Task statement → Could you reproduce all of the following entries exactly?

Given data →
-----
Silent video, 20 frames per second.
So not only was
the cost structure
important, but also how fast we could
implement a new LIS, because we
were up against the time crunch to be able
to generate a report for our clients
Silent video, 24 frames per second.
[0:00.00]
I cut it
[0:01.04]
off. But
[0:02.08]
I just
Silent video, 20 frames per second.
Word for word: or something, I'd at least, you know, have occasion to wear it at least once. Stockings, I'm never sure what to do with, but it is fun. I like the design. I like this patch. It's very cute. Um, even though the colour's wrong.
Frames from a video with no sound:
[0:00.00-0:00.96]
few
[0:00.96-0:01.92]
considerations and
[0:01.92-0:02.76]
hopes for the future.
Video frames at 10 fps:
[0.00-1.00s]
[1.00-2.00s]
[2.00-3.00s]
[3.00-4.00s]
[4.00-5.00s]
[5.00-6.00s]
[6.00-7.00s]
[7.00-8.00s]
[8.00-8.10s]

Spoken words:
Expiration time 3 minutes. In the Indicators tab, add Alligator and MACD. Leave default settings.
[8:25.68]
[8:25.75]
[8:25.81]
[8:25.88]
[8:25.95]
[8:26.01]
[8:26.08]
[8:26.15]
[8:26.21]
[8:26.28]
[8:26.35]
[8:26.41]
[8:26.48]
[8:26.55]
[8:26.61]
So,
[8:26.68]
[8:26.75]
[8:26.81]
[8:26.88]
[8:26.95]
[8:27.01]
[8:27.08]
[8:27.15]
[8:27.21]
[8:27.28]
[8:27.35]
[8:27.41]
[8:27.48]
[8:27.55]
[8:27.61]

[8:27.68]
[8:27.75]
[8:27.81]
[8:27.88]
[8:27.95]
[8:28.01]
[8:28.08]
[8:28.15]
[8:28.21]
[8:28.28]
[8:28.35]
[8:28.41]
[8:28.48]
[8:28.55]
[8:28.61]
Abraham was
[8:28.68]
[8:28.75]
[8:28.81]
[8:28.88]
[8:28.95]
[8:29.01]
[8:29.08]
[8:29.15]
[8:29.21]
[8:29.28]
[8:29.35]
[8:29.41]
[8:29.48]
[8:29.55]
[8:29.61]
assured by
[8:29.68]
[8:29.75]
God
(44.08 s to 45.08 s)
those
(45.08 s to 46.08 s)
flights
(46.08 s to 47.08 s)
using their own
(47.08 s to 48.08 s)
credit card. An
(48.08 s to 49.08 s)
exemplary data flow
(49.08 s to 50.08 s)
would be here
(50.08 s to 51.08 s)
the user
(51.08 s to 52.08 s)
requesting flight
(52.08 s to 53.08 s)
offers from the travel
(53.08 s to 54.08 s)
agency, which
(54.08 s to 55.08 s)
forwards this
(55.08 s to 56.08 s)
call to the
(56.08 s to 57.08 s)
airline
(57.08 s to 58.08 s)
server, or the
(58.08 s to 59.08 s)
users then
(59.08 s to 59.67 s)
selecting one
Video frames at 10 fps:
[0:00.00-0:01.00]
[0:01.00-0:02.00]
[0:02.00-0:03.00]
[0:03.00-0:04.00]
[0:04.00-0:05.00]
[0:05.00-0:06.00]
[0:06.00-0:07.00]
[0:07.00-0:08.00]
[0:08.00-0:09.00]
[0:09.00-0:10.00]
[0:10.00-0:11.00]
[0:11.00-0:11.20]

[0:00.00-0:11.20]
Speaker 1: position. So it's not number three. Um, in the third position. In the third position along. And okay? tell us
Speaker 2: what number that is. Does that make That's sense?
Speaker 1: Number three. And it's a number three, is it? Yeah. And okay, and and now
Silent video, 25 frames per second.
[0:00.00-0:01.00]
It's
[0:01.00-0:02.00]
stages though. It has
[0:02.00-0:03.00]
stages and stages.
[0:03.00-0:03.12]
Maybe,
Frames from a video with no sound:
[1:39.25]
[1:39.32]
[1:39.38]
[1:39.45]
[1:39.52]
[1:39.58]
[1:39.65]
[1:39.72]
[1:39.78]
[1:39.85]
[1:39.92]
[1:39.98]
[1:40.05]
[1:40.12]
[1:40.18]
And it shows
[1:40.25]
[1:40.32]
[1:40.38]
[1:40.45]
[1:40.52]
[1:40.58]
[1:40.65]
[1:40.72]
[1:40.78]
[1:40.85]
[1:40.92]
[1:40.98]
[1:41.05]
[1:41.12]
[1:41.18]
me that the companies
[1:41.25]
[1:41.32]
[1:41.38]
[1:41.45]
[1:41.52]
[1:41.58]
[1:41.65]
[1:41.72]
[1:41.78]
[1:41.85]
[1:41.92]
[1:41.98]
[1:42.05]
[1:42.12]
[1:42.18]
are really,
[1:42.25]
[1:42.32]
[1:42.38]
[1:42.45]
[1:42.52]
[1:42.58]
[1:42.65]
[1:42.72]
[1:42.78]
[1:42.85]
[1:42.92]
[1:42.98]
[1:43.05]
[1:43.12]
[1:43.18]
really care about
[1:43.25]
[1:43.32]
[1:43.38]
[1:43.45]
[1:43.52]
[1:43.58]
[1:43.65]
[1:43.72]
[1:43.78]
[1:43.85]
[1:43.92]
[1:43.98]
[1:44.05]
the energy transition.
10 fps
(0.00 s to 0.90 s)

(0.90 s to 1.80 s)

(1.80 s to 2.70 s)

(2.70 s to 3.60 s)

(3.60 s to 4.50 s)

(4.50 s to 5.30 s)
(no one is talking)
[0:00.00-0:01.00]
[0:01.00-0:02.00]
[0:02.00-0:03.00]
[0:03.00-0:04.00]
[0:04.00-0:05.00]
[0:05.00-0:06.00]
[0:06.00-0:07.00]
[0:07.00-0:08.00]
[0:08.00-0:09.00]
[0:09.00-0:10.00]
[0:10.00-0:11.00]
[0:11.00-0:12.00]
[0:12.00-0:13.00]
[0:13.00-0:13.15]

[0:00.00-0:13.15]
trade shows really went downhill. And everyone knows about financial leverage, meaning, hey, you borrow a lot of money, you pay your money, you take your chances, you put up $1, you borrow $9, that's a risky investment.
-----
Solution to the exercise →
Silent video, 20 frames per second.
So not only was
the cost structure
important, but also how fast we could
implement a new LIS, because we
were up against the time crunch to be able
to generate a report for our clients
Silent video, 24 frames per second.
[0:00.00]
I cut it
[0:01.04]
off. But
[0:02.08]
I just
Silent video, 20 frames per second.
Word for word: or something, I'd at least, you know, have occasion to wear it at least once. Stockings, I'm never sure what to do with, but it is fun. I like the design. I like this patch. It's very cute. Um, even though the colour's wrong.
Frames from a video with no sound:
[0:00.00-0:00.96]
few
[0:00.96-0:01.92]
considerations and
[0:01.92-0:02.76]
hopes for the future.
Video frames at 10 fps:
[0.00-1.00s]
[1.00-2.00s]
[2.00-3.00s]
[3.00-4.00s]
[4.00-5.00s]
[5.00-6.00s]
[6.00-7.00s]
[7.00-8.00s]
[8.00-8.10s]

Spoken words:
Expiration time 3 minutes. In the Indicators tab, add Alligator and MACD. Leave default settings.
[8:25.68]
[8:25.75]
[8:25.81]
[8:25.88]
[8:25.95]
[8:26.01]
[8:26.08]
[8:26.15]
[8:26.21]
[8:26.28]
[8:26.35]
[8:26.41]
[8:26.48]
[8:26.55]
[8:26.61]
So,
[8:26.68]
[8:26.75]
[8:26.81]
[8:26.88]
[8:26.95]
[8:27.01]
[8:27.08]
[8:27.15]
[8:27.21]
[8:27.28]
[8:27.35]
[8:27.41]
[8:27.48]
[8:27.55]
[8:27.61]

[8:27.68]
[8:27.75]
[8:27.81]
[8:27.88]
[8:27.95]
[8:28.01]
[8:28.08]
[8:28.15]
[8:28.21]
[8:28.28]
[8:28.35]
[8:28.41]
[8:28.48]
[8:28.55]
[8:28.61]
Abraham was
[8:28.68]
[8:28.75]
[8:28.81]
[8:28.88]
[8:28.95]
[8:29.01]
[8:29.08]
[8:29.15]
[8:29.21]
[8:29.28]
[8:29.35]
[8:29.41]
[8:29.48]
[8:29.55]
[8:29.61]
assured by
[8:29.68]
[8:29.75]
God
(44.08 s to 45.08 s)
those
(45.08 s to 46.08 s)
flights
(46.08 s to 47.08 s)
using their own
(47.08 s to 48.08 s)
credit card. An
(48.08 s to 49.08 s)
exemplary data flow
(49.08 s to 50.08 s)
would be here
(50.08 s to 51.08 s)
the user
(51.08 s to 52.08 s)
requesting flight
(52.08 s to 53.08 s)
offers from the travel
(53.08 s to 54.08 s)
agency, which
(54.08 s to 55.08 s)
forwards this
(55.08 s to 56.08 s)
call to the
(56.08 s to 57.08 s)
airline
(57.08 s to 58.08 s)
server, or the
(58.08 s to 59.08 s)
users then
(59.08 s to 59.67 s)
selecting one
Video frames at 10 fps:
[0:00.00-0:01.00]
[0:01.00-0:02.00]
[0:02.00-0:03.00]
[0:03.00-0:04.00]
[0:04.00-0:05.00]
[0:05.00-0:06.00]
[0:06.00-0:07.00]
[0:07.00-0:08.00]
[0:08.00-0:09.00]
[0:09.00-0:10.00]
[0:10.00-0:11.00]
[0:11.00-0:11.20]

[0:00.00-0:11.20]
Speaker 1: position. So it's not number three. Um, in the third position. In the third position along. And okay? tell us
Speaker 2: what number that is. Does that make That's sense?
Speaker 1: Number three. And it's a number three, is it? Yeah. And okay, and and now
Silent video, 25 frames per second.
[0:00.00-0:01.00]
It's
[0:01.00-0:02.00]
stages though. It has
[0:02.00-0:03.00]
stages and stages.
[0:03.00-0:03.12]
Maybe,
Frames from a video with no sound:
[1:39.25]
[1:39.32]
[1:39.38]
[1:39.45]
[1:39.52]
[1:39.58]
[1:39.65]
[1:39.72]
[1:39.78]
[1:39.85]
[1:39.92]
[1:39.98]
[1:40.05]
[1:40.12]
[1:40.18]
And it shows
[1:40.25]
[1:40.32]
[1:40.38]
[1:40.45]
[1:40.52]
[1:40.58]
[1:40.65]
[1:40.72]
[1:40.78]
[1:40.85]
[1:40.92]
[1:40.98]
[1:41.05]
[1:41.12]
[1:41.18]
me that the companies
[1:41.25]
[1:41.32]
[1:41.38]
[1:41.45]
[1:41.52]
[1:41.58]
[1:41.65]
[1:41.72]
[1:41.78]
[1:41.85]
[1:41.92]
[1:41.98]
[1:42.05]
[1:42.12]
[1:42.18]
are really,
[1:42.25]
[1:42.32]
[1:42.38]
[1:42.45]
[1:42.52]
[1:42.58]
[1:42.65]
[1:42.72]
[1:42.78]
[1:42.85]
[1:42.92]
[1:42.98]
[1:43.05]
[1:43.12]
[1:43.18]
really care about
[1:43.25]
[1:43.32]
[1:43.38]
[1:43.45]
[1:43.52]
[1:43.58]
[1:43.65]
[1:43.72]
[1:43.78]
[1:43.85]
[1:43.92]
[1:43.98]
[1:44.05]
the energy transition.
10 fps
(0.00 s to 0.90 s)

(0.90 s to 1.80 s)

(1.80 s to 2.70 s)

(2.70 s to 3.60 s)

(3.60 s to 4.50 s)

(4.50 s to 5.30 s)
(no one is talking)
[0:00.00-0:01.00]
[0:01.00-0:02.00]
[0:02.00-0:03.00]
[0:03.00-0:04.00]
[0:04.00-0:05.00]
[0:05.00-0:06.00]
[0:06.00-0:07.00]
[0:07.00-0:08.00]
[0:08.00-0:09.00]
[0:09.00-0:10.00]
[0:10.00-0:11.00]
[0:11.00-0:12.00]
[0:12.00-0:13.00]
[0:13.00-0:13.15]

[0:00.00-0:13.15]
trade shows really went downhill. And everyone knows about financial leverage, meaning, hey, you borrow a lot of money, you pay your money, you take your chances, you put up $1, you borrow $9, that's a risky investment.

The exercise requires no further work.